The third building will contain a purpose-built and fully funded subacute mental health facility for patients from around the region requiring two-to-three months’ rehabilitation rather than urgent care.
It will be the first of its kind in regional NSW and Richard Buss, NNSWLHD’s director of mental health and drug and alcohol services, spoke passionately about the need for such a facility.
Much was made of the colour scheme – which architect Bernard Waller said would contain a palate reflecting ‘the beaches of Byron Bay and the mountains of Mullumbimby’ – but virtually nothing about any new equipment, apart from the chemotherapy facility and an MRI machine.
The Colorbond construction came in for some criticism but the audience was assured it would be double-skinned, insulated and double-glazed ‘to ensure an optimal thermal outcome’.
Answering criticisms the building was too close to the road, Mr Waller said the insulation and double-glazing would ensure traffic noise would not be a problem for patients.
Other energy-saving initiatives will include solar hot water (supplemented by gas), energy efficient lighting, variable speed pumps and fans, and so called ‘smart’ air conditioning that will switch off when doors to the outside are opened (such as off the balconies of the birthing unit). Infrequently used (non patient) rooms will have timer lights.
Another contentious issue was the desire of the health department to connect to the West Byron sewerage treatment plant (STP) rather than building its own ‘blackwater’ plant onsite, as Byron Shire Council has requested.
Ms Loughnane said the sewerage situation with BSC was not ‘resolved’ but there was ‘an open dialogue’ about the issue.
She said that after several meetings with staff and deputy mayor Alan Hunter, she felt council was ‘much more understanding and willing to work with us in a constructive way’.
‘Health infrastructure is putting a new proposal to them,’ she added.
Some councillors have argued that the West Byron development, the new hospital and the proposed Ewingsdale ‘seniors’ development would take up all of the STP’s available capacity.
But Mr Crawford saw this as a plus, arguing, ‘initially implementing an onsite blackwater plant would be cheaper than what council was asking to connect to its STP but the operating cost was considerably more than ongoing connection fees.’
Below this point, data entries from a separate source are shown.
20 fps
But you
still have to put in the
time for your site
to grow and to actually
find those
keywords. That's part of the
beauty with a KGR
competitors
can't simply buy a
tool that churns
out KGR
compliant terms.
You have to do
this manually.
‘But with others in the area connecting ,’ he added, likely referring to the proposed seniors development, ‘it could be advantageous [to council] in terms of charging for connection.’
Parking and transport
The hospital will require the construction of yet another roundabout on Ewingsdale Road, and all traffic except ambulances and delivery vehicles will enter and exit the hospital via the roundabout.
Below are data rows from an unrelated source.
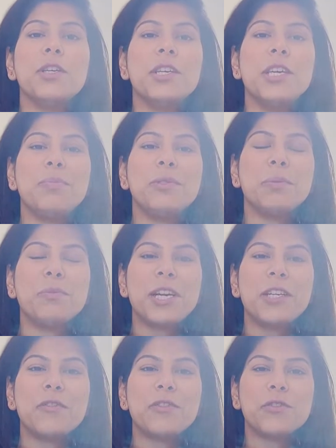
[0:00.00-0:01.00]
keep some
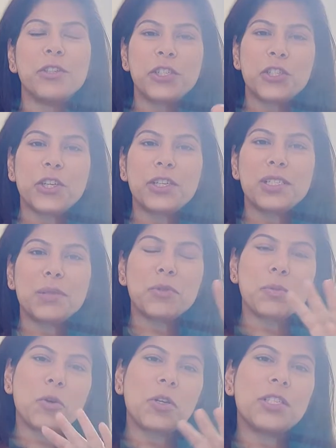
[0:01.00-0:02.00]
kind of screenshots, some
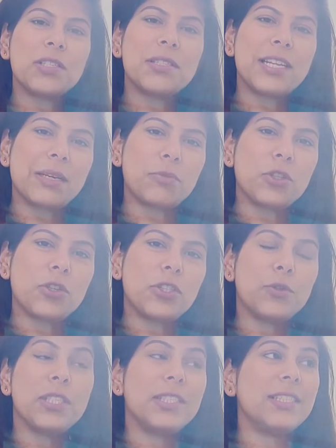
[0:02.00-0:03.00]
small snapshots.
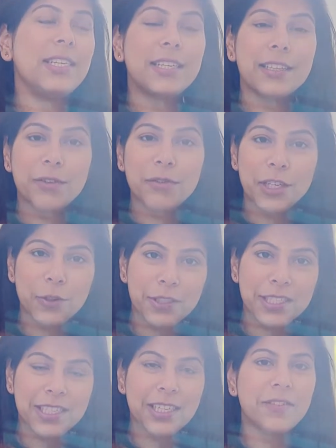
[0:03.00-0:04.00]
You can see it in the video
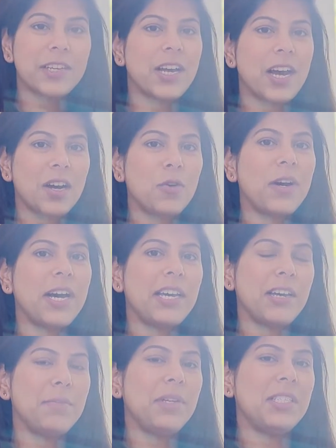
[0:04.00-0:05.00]
itself that how I
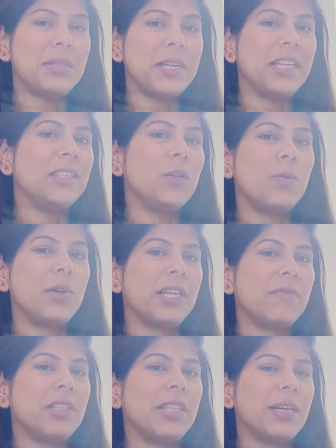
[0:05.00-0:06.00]
have been spending the whole
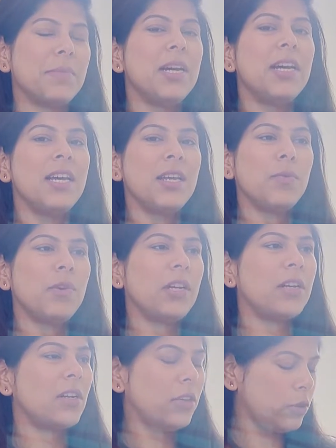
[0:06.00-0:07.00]
day with them. We
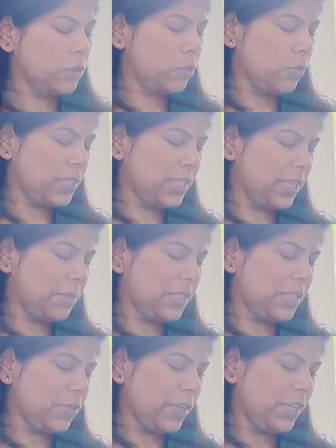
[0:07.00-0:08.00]
are close to, what time is
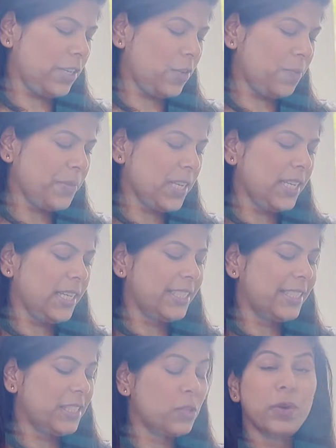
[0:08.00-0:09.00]
it right now?
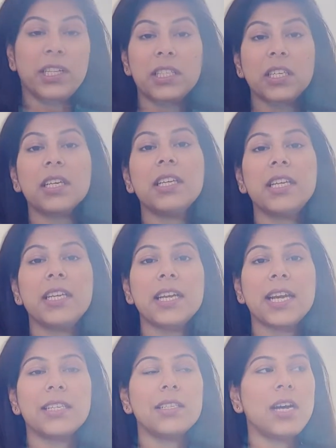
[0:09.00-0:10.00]
It's 12:30,
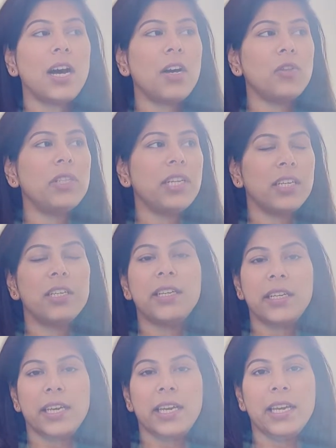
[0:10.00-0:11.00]
and how their
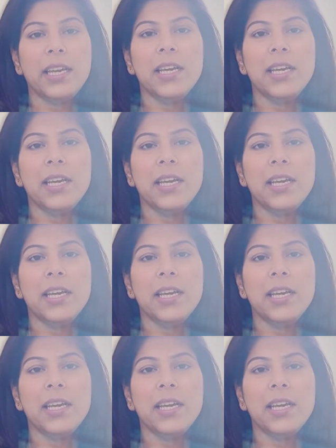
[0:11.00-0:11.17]
day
The group were uncertain as to the exact number of car parking spaces – somewhere between 105 and 180 – but with up to a third of these being taken up by staff at any one time the audience queried whether it would be sufficient.
Buses will pull up outside the door of the hospital, Mr Crawford said, after an arrangement was reached with local bus companies. But whether any additional services were planned he was not able to say.